The result should be an exact copy of the entries that follow, with no pictures included.

#### [PROVIDED RECORDS]
——————
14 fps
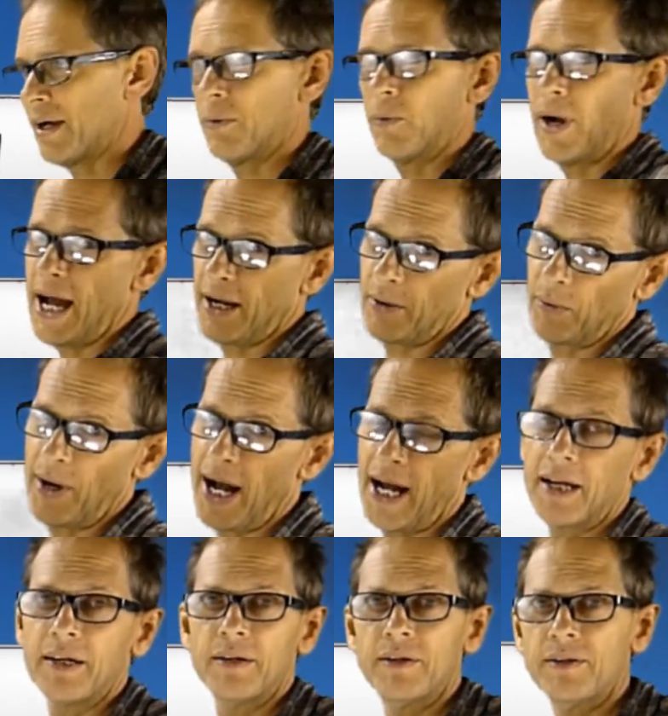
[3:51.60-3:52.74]
whack, whack.
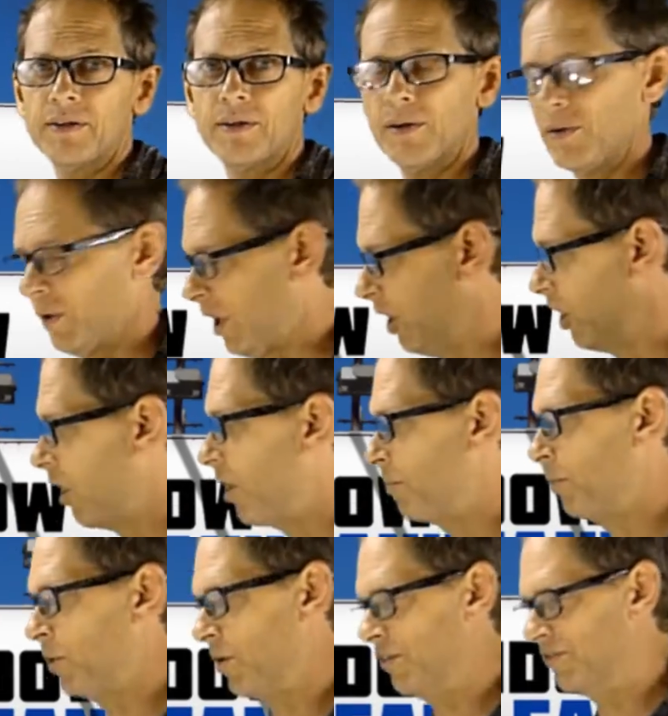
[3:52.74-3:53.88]
A lot
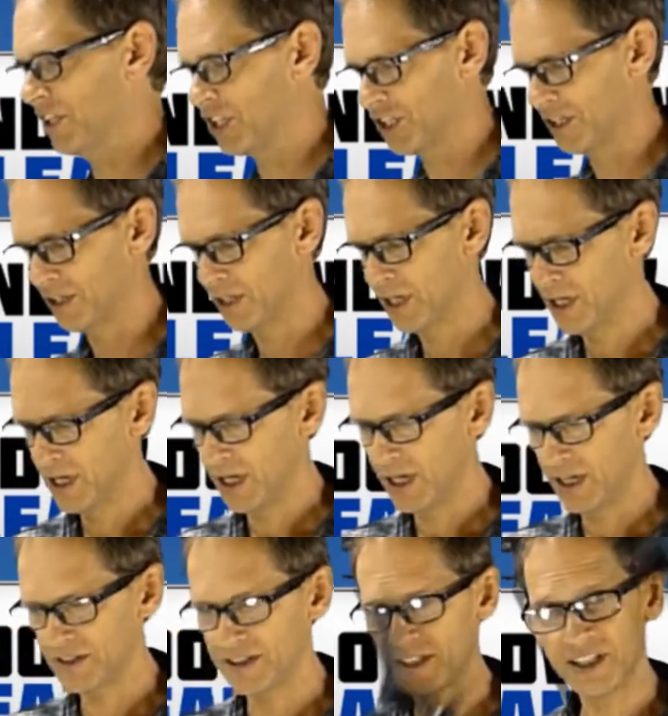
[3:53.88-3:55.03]
more efficient.
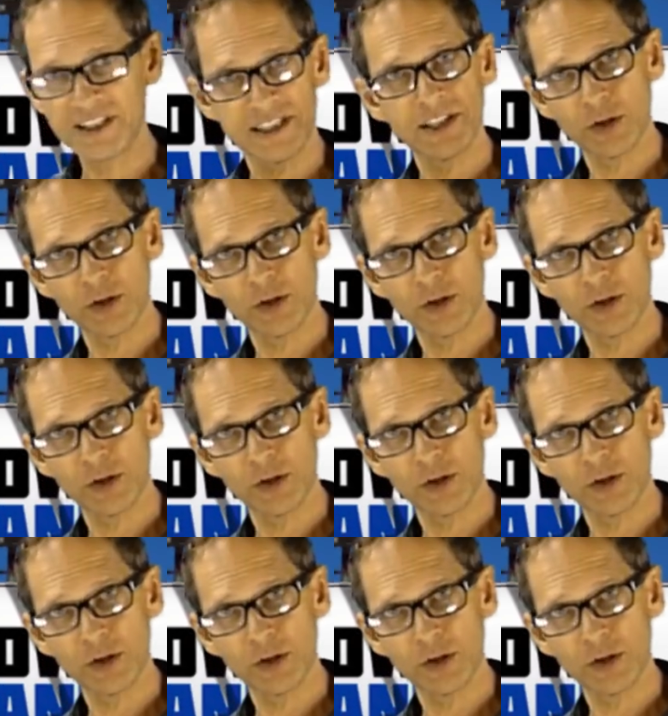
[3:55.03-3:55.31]
And so this little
——————
#### [REPLY]
14 fps
[3:51.60-3:52.74]
whack, whack.
[3:52.74-3:53.88]
A lot
[3:53.88-3:55.03]
more efficient.
[3:55.03-3:55.31]
And so this little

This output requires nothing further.